(Saved data entries)
§ §
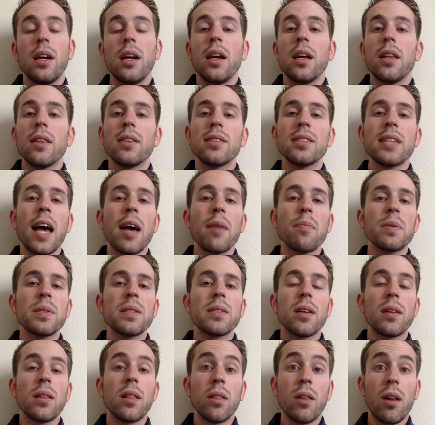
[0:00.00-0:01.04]
This happens
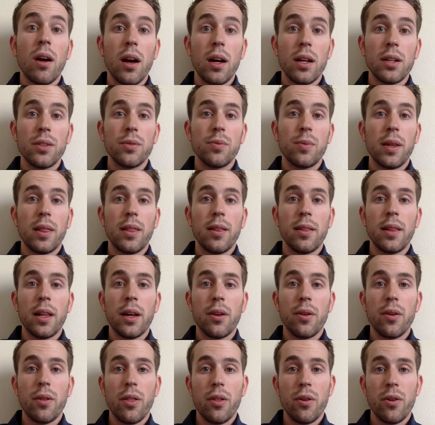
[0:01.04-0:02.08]
a lot with the letter
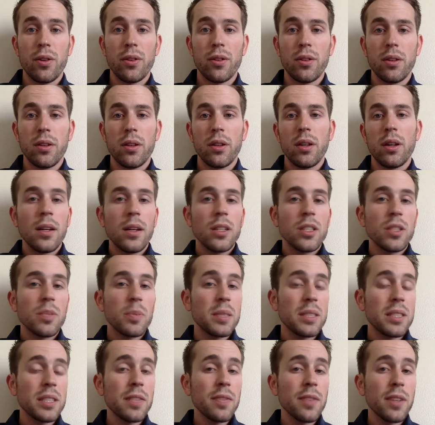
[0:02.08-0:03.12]
thorn.
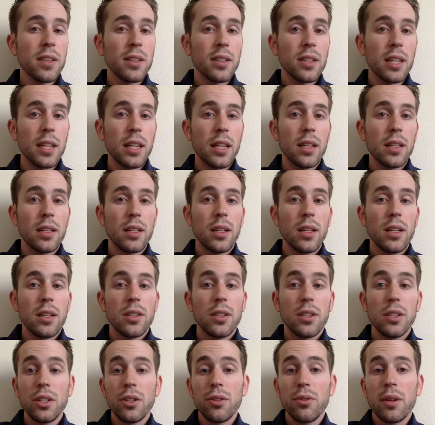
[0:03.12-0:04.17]
Specifically, to
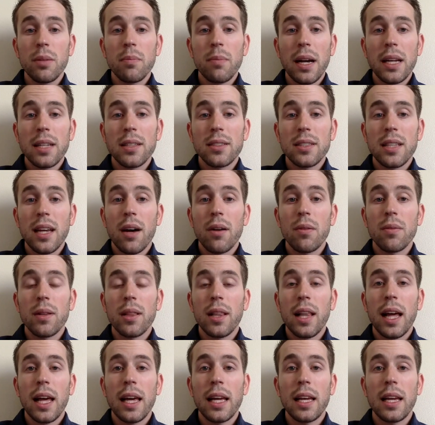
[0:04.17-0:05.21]
you it might sound
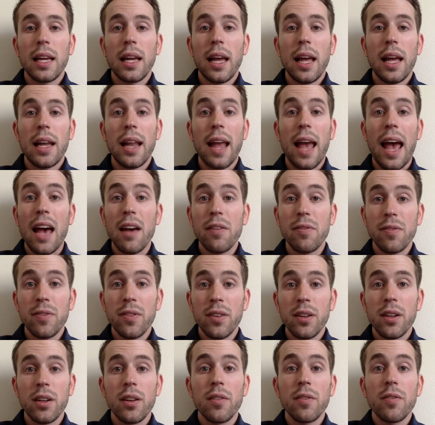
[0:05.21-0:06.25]
like an F,
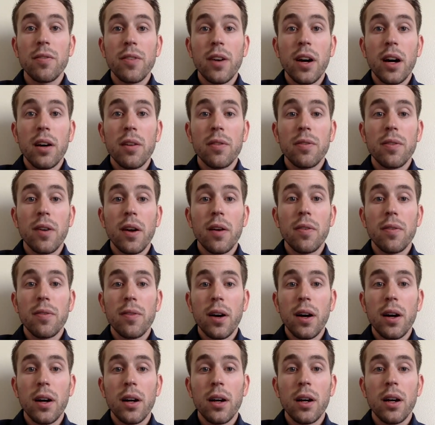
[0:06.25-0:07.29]
fa, fa,
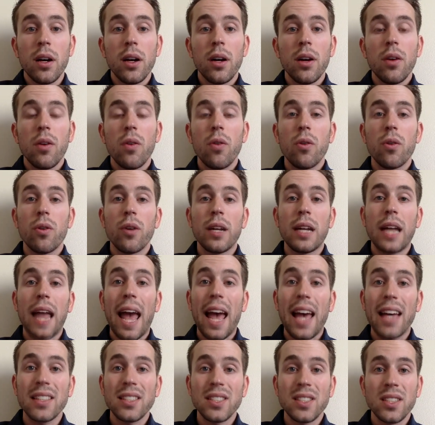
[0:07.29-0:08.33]
fa, or an
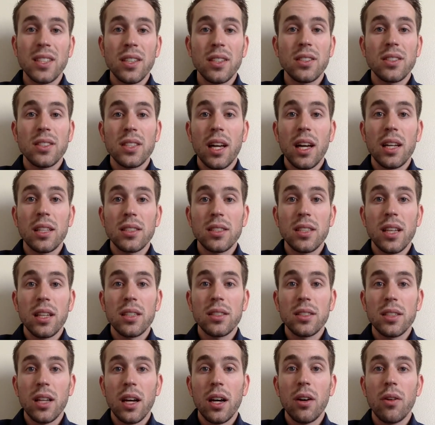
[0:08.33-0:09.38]
S, sa, sa,
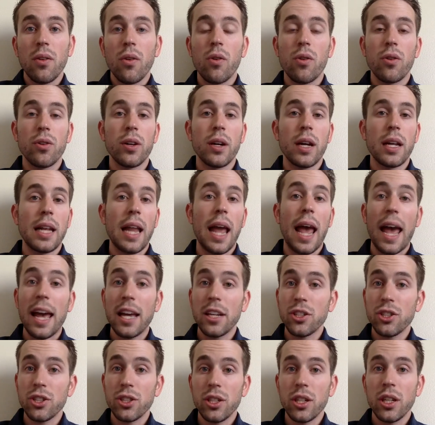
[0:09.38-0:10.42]
sa, or an
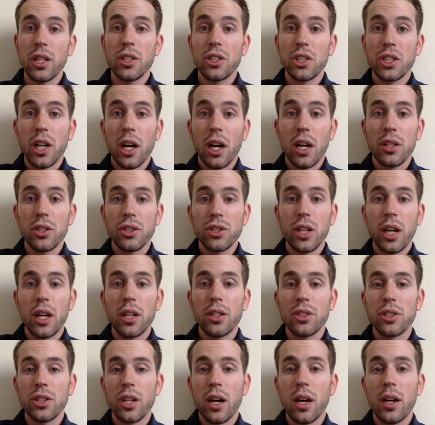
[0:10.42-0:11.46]
esh, sha, sha,
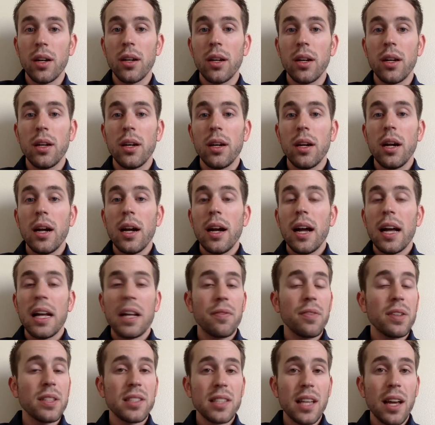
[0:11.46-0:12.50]
sha. And if
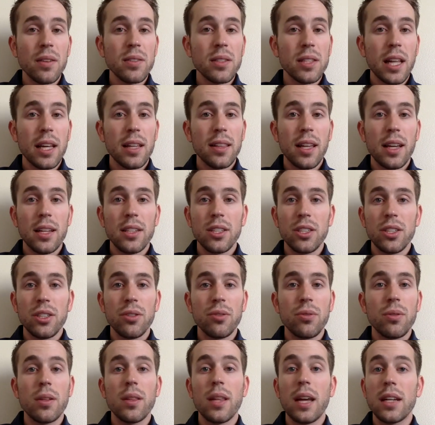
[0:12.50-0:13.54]
it sounds like that to
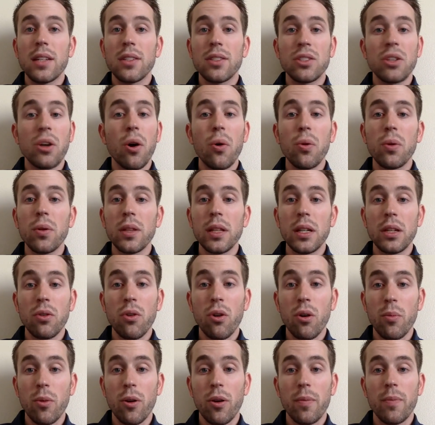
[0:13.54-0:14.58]
you, that is totally
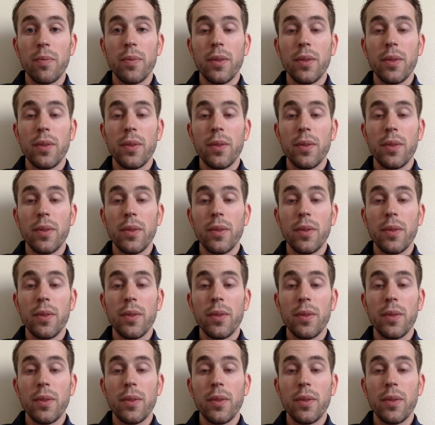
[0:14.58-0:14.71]
normal.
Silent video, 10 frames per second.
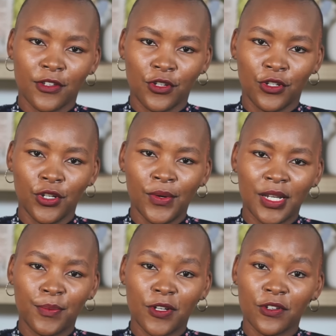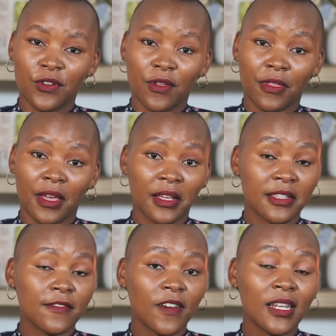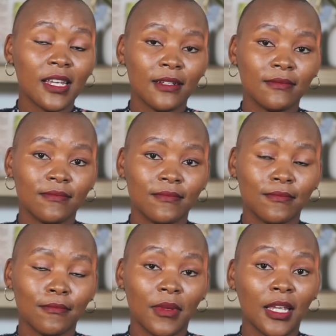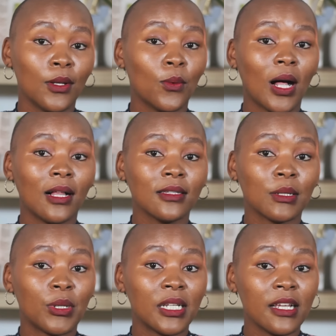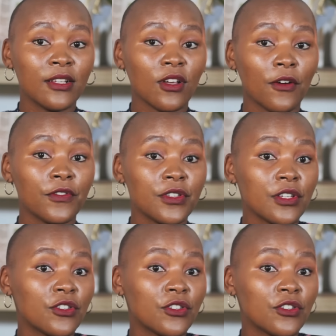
as you do it because you think it's funny. Meanwhile, the police officer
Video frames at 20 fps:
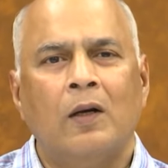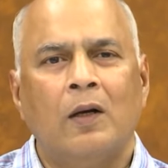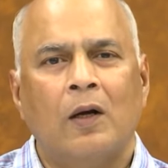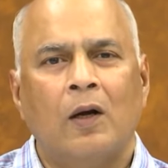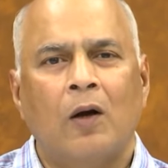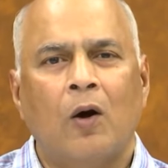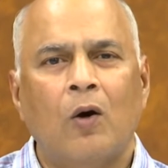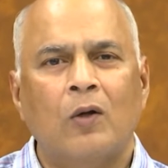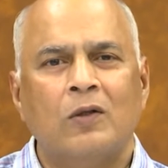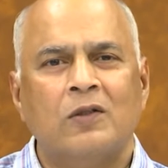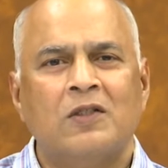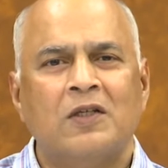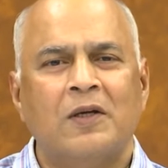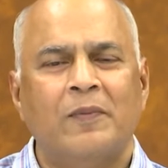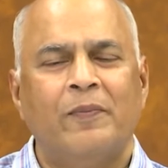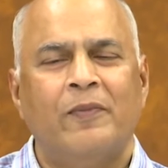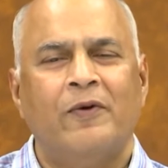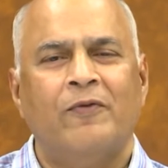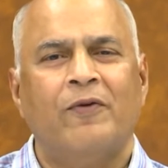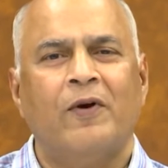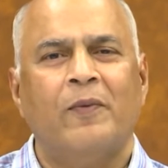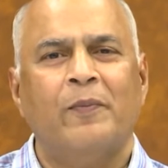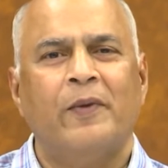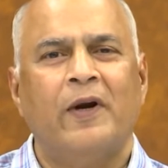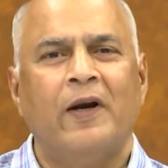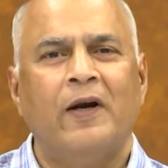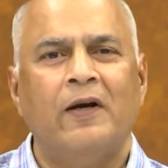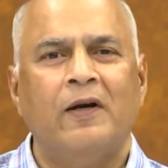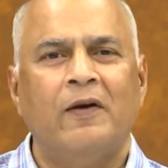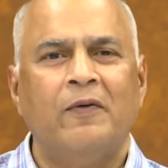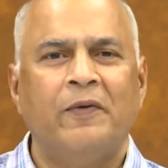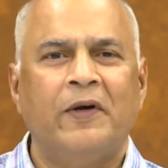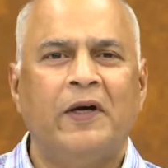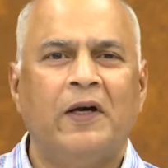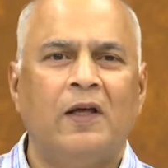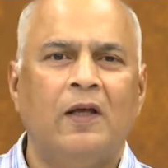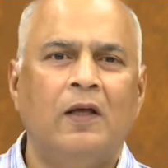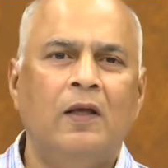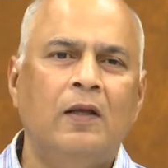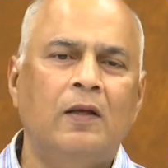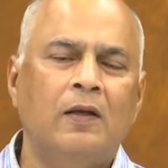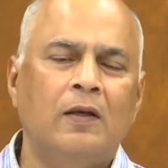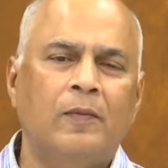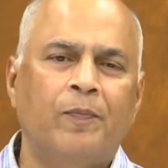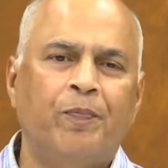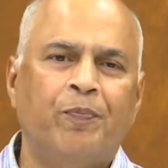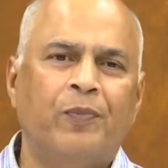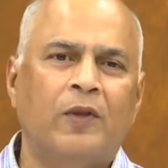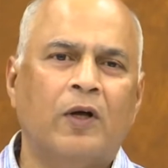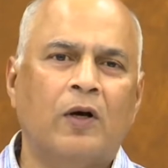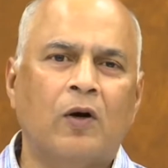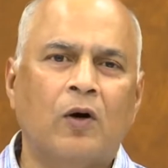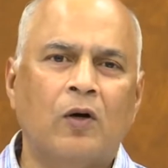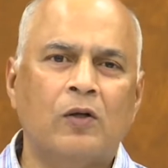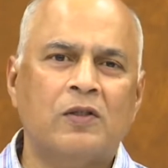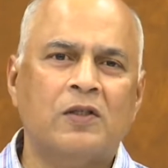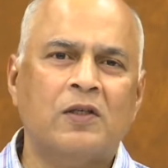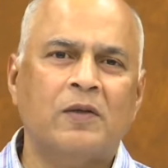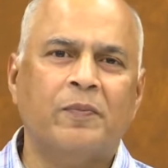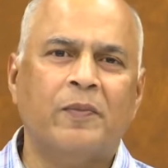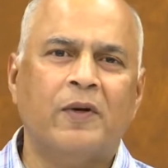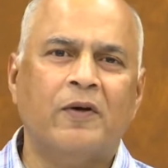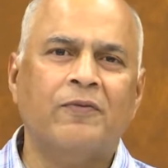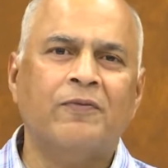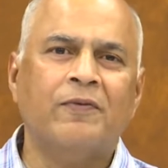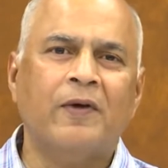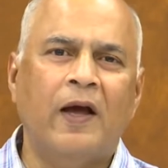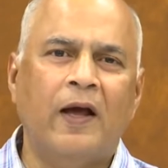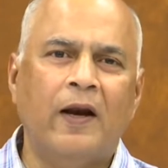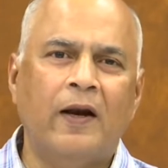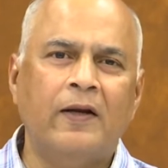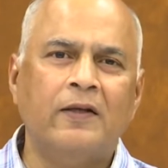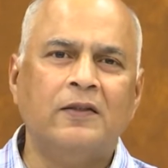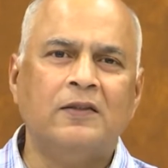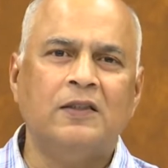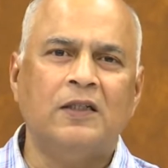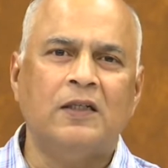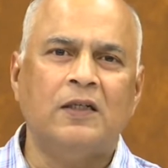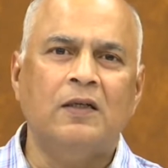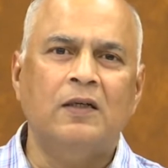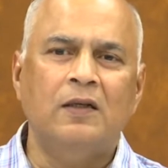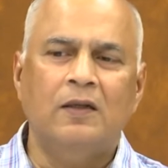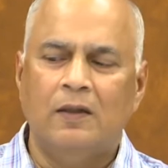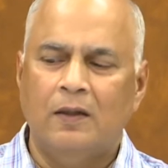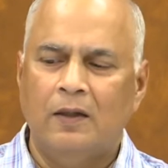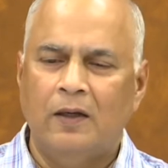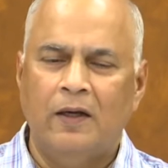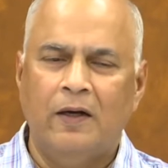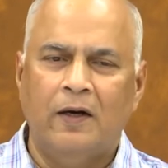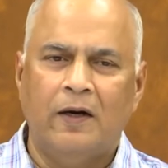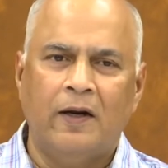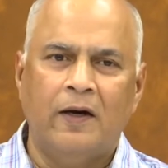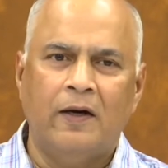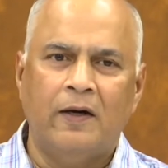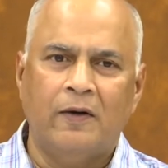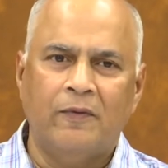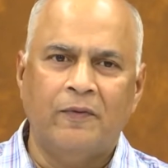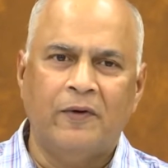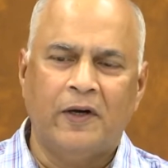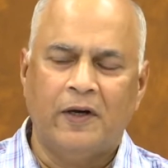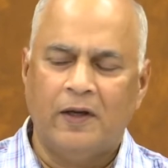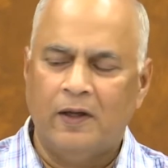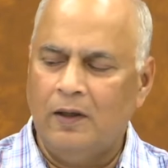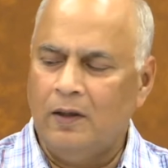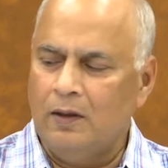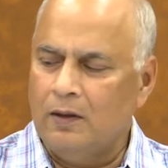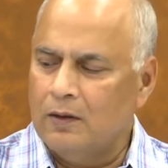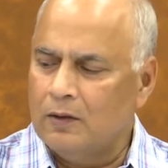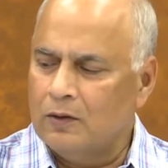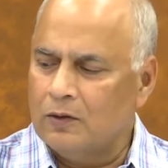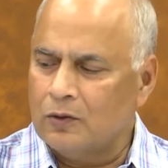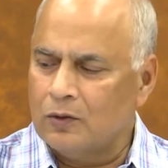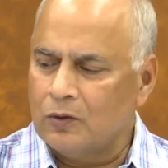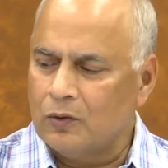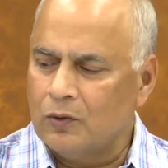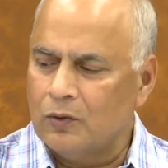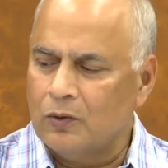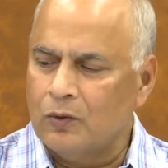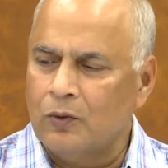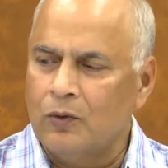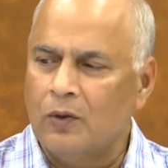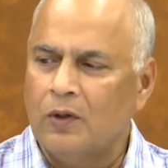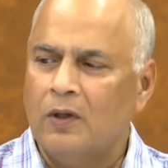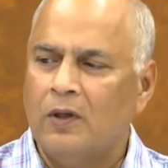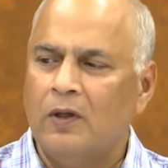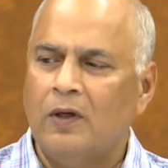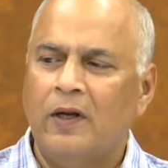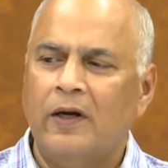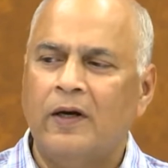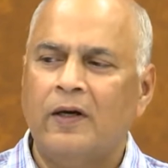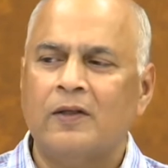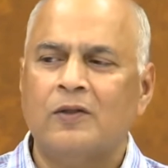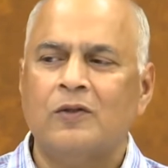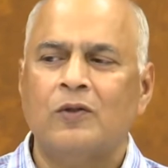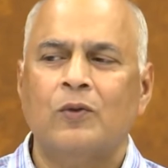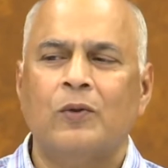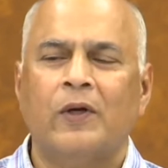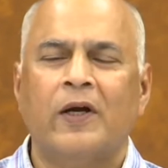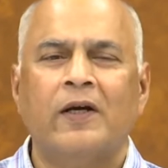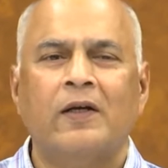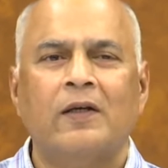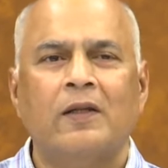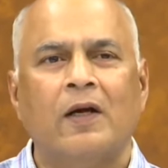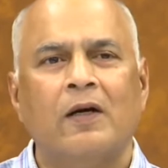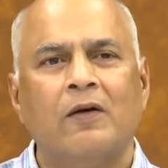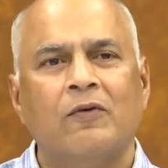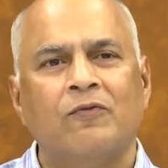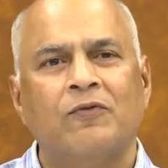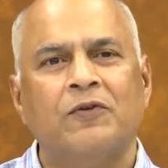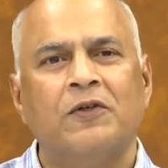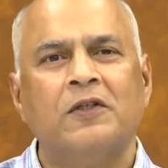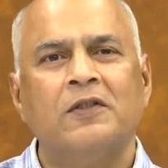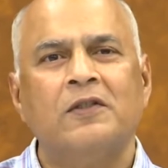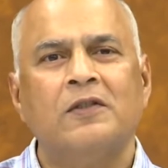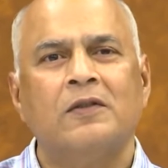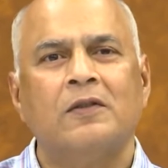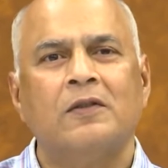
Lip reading: concept from relativity, the concept of energy in relativity. So, let us look at that first.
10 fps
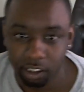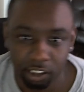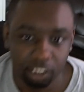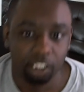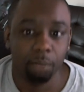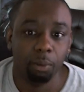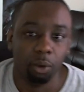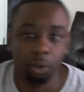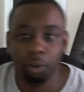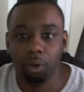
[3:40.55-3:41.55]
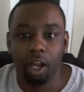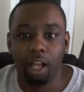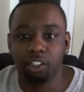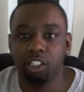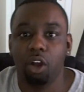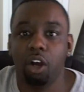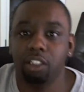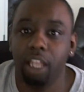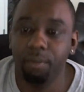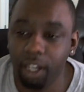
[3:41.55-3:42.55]
Gibaru, I'll just call
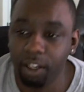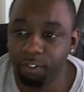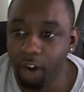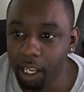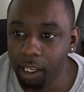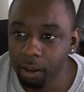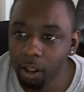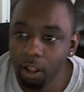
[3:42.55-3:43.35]
his name fucking Frank.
§ §
Try it:
Transcribe all of the lines above exactly as given. The pictures stay out.

Expected answer:
[0:00.00-0:01.04]
This happens
[0:01.04-0:02.08]
a lot with the letter
[0:02.08-0:03.12]
thorn.
[0:03.12-0:04.17]
Specifically, to
[0:04.17-0:05.21]
you it might sound
[0:05.21-0:06.25]
like an F,
[0:06.25-0:07.29]
fa, fa,
[0:07.29-0:08.33]
fa, or an
[0:08.33-0:09.38]
S, sa, sa,
[0:09.38-0:10.42]
sa, or an
[0:10.42-0:11.46]
esh, sha, sha,
[0:11.46-0:12.50]
sha. And if
[0:12.50-0:13.54]
it sounds like that to
[0:13.54-0:14.58]
you, that is totally
[0:14.58-0:14.71]
normal.
Silent video, 10 frames per second.
as you do it because you think it's funny. Meanwhile, the police officer
Video frames at 20 fps:
Lip reading: concept from relativity, the concept of energy in relativity. So, let us look at that first.
10 fps
[3:40.55-3:41.55]
[3:41.55-3:42.55]
Gibaru, I'll just call
[3:42.55-3:43.35]
his name fucking Frank.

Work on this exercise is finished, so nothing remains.